Moving from London back to Birmingham was a culture shock, gone were the after work drinks, the weekly pub quizzes and the 4am nightbus home, in fact most weeknight’s without the luxury of the last tube were pretty boring. It’s a different way of life here, one where people want to get back to their homes, their families and children, and mid-week drinking isn’t the done thing. This has without a doubt aided my fat to fit progression, but it’s been tough to really come to terms with. Not one to sit around I have made sure I am intensely busy; I run a social action project helping the homeless, I volunteer my marketing expertise outside of the office, I play netball, I run, I work out, I have a full diary of activities, when it’s the football season I go to every game but being busy I’ve figured out doesn’t actually make you feel any less lonely.

getting there

Present

Like how do you even make new friends at 26. I had these visions in my head, like I’ll join a gym in town, and go to zumba, one day they’ll be a girl similar age and I’ll go ‘hey, nice leggings’ or something equally harmless and suddenly we’d be grabbing a coffee after our class and ‘alright, yeah you’re normal, let’s be friends’. In reality a stranger talking to strangers is viewed as a bit creepy, we’re all guilty of it, we want to be left alone, someone speaks to us on the train or the bus and we’re wondering when to put our headphones in.

What I’m learning from my 20s is that I can have all the confidence in the world with my passion, career, myself, and it can still be immensely lonely.
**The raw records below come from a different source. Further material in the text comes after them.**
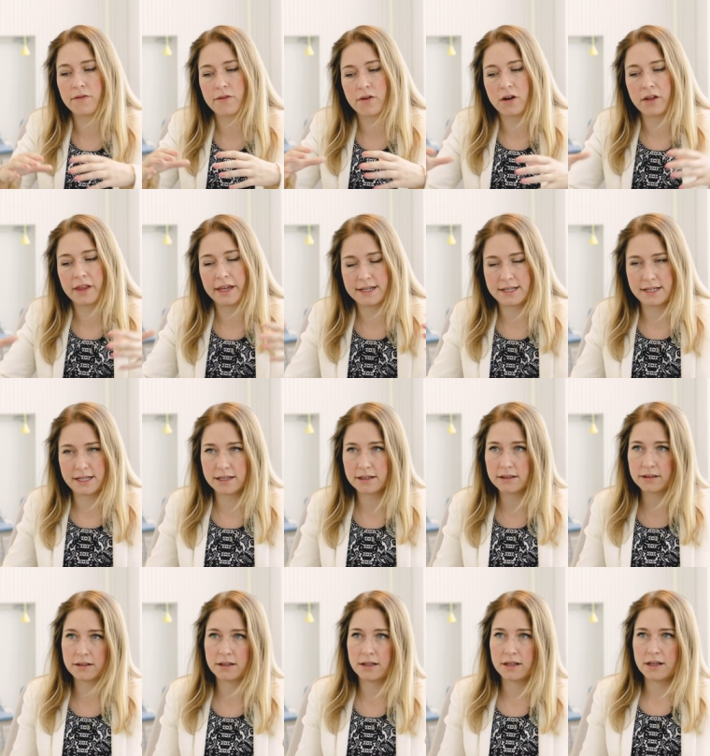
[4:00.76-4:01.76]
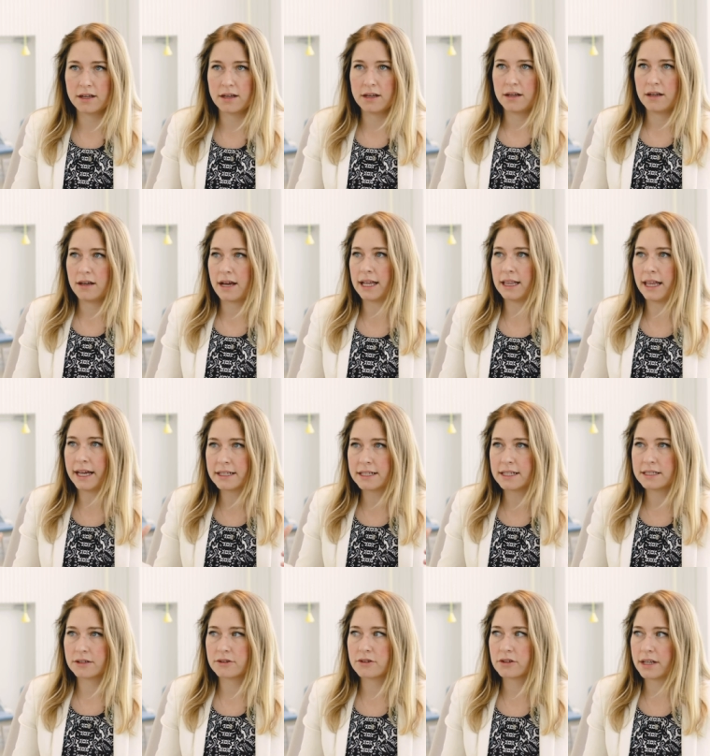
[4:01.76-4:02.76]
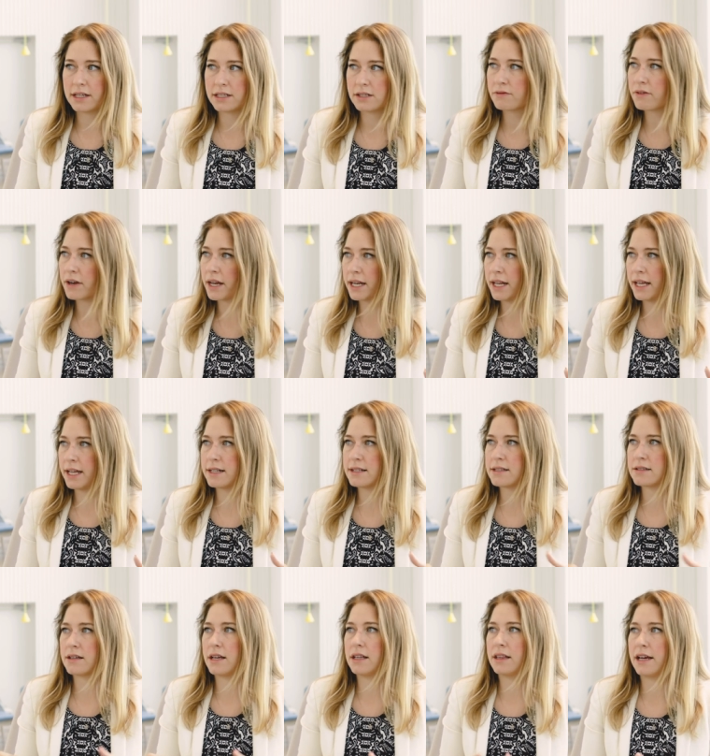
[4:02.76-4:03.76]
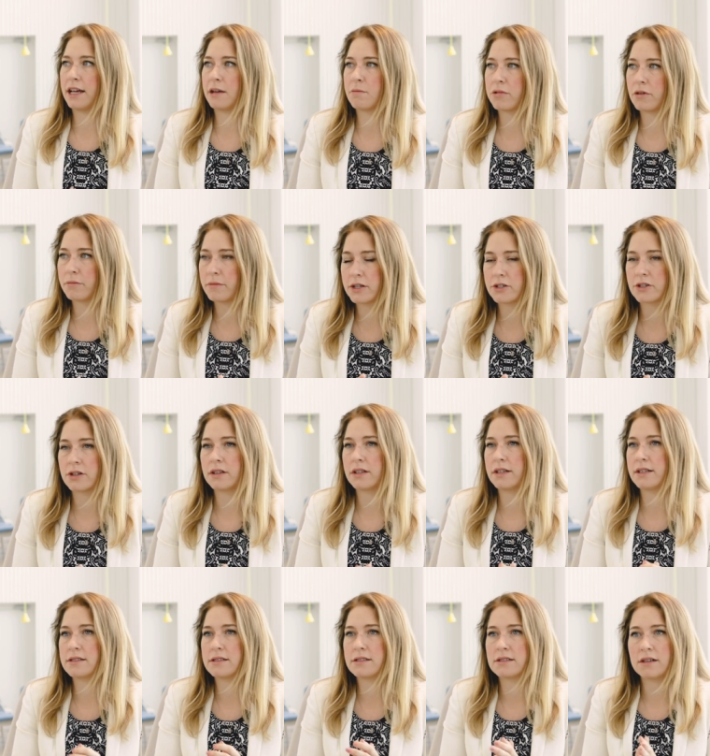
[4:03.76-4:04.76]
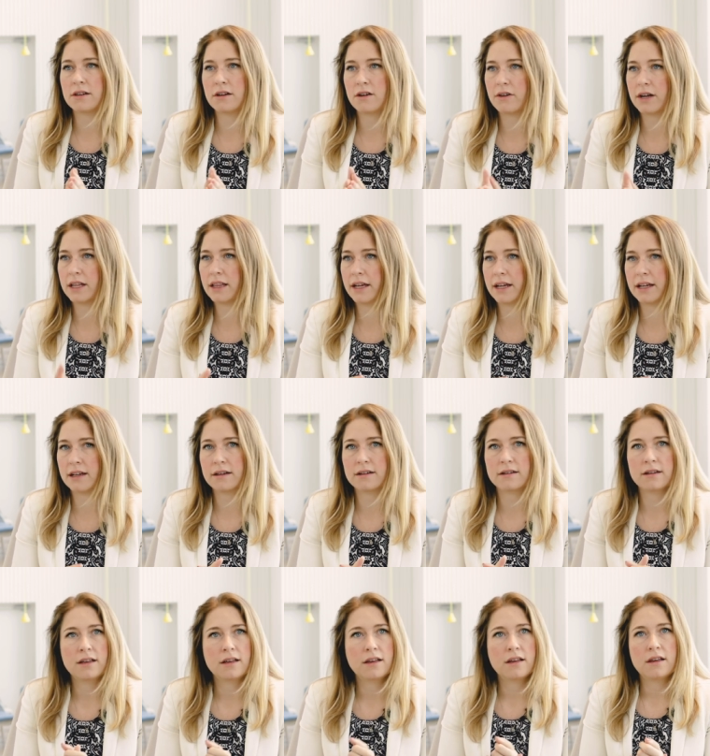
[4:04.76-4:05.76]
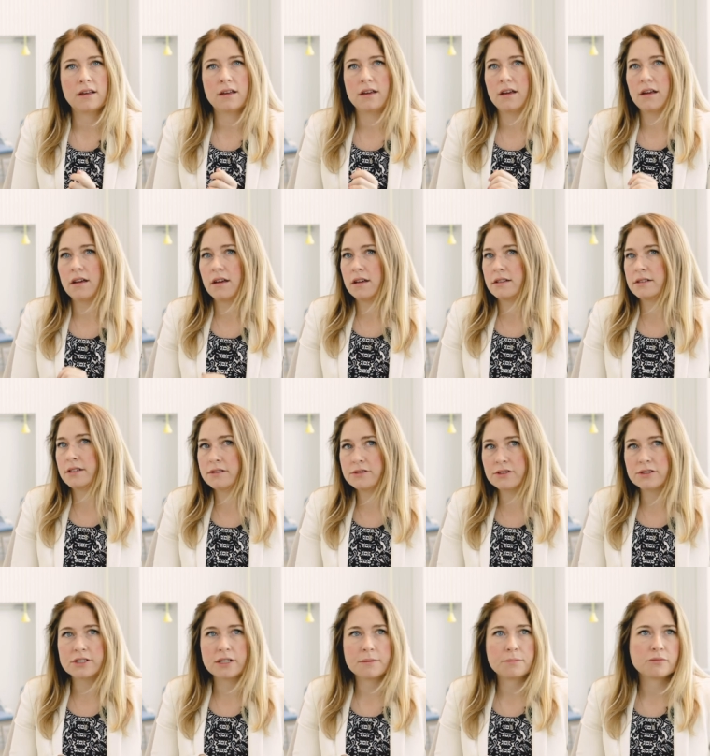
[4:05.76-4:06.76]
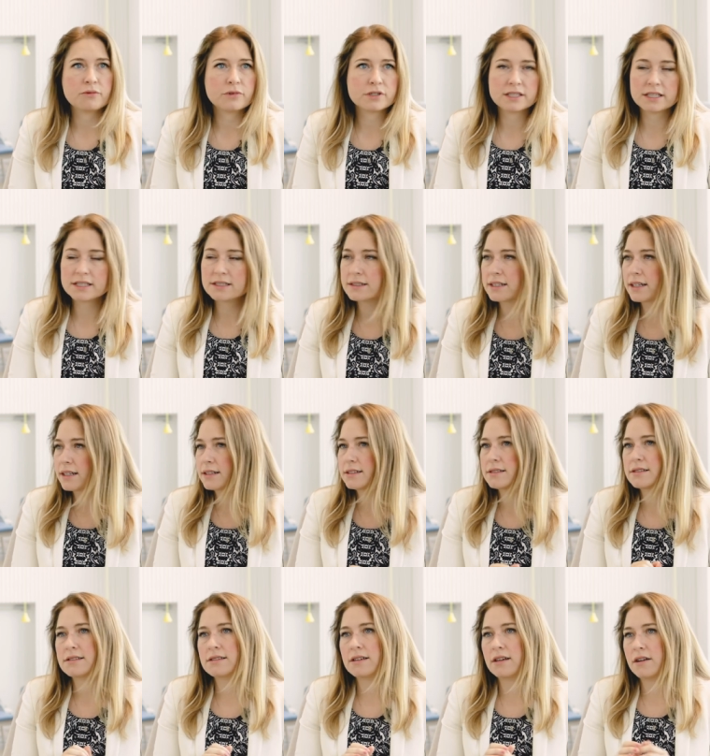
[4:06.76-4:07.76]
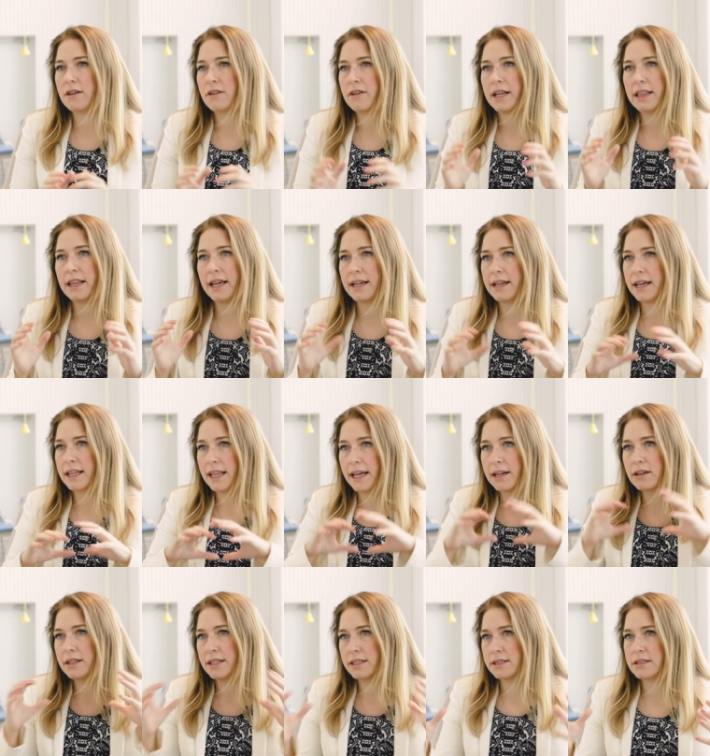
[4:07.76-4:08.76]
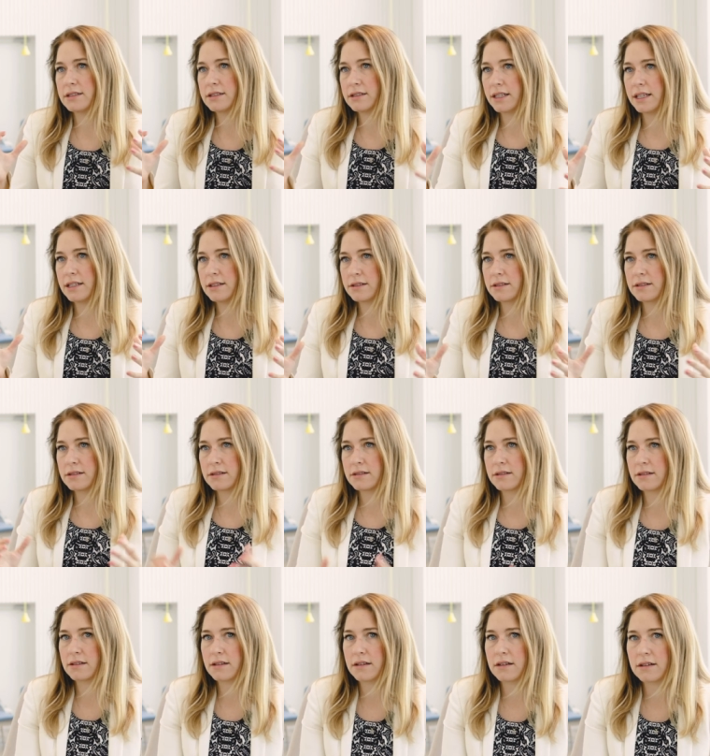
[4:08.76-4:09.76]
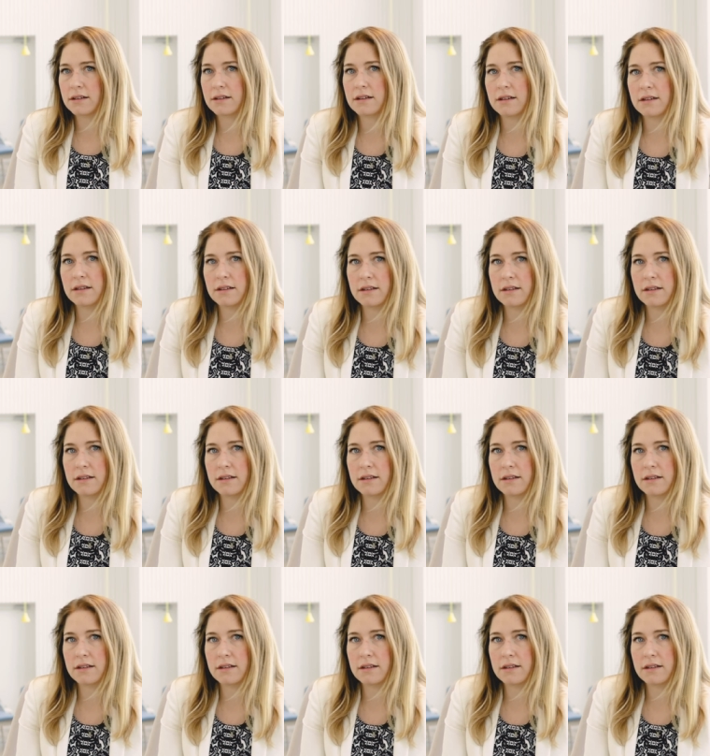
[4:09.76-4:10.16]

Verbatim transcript: overall idea I like decentralized finance. I like permissionless. You know, I like censorship resistance. You know, I like I like these these uh,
I think it is an internal conflict of sorts as I’m pretty sure most people who know me would think I’m very happy, I always smile, I tell a lot of jokes, I’ve always been confident – first one on the dancefloor, last one off it kinda gal. By my late 20s I imagined I’d be happy with myself, have a career I’m proud of (this bit is fine fyi it’s not all doom and gloom), be settled not just in geographical terms but in love and in life. Being as I’m now in my mid 20s I’ve a lot of groundwork to do to catch up and sometimes it can feel like you’re making all the progress in the world but getting nowhere at the same time.

Now that was all very melancholy stuff, but I think it’s quite important to have a grasp of reality, that you know maybe these haven’t been the best years of my life, but instead a transition period. It’s ok to admit you’re lonely and to talk about it, openly; in a world where we are all constantly interconnected it can be quite overwhelming to have an honest face to face conversation with someone about something you’re struggling with, I’ve not managed that yet. But like I said right at the start, it’s a journey, I might not know where I’m going but I’m sure I’ll get there, because one thing I have learnt these past couple of years is believing in yourself is the foundation for happiness.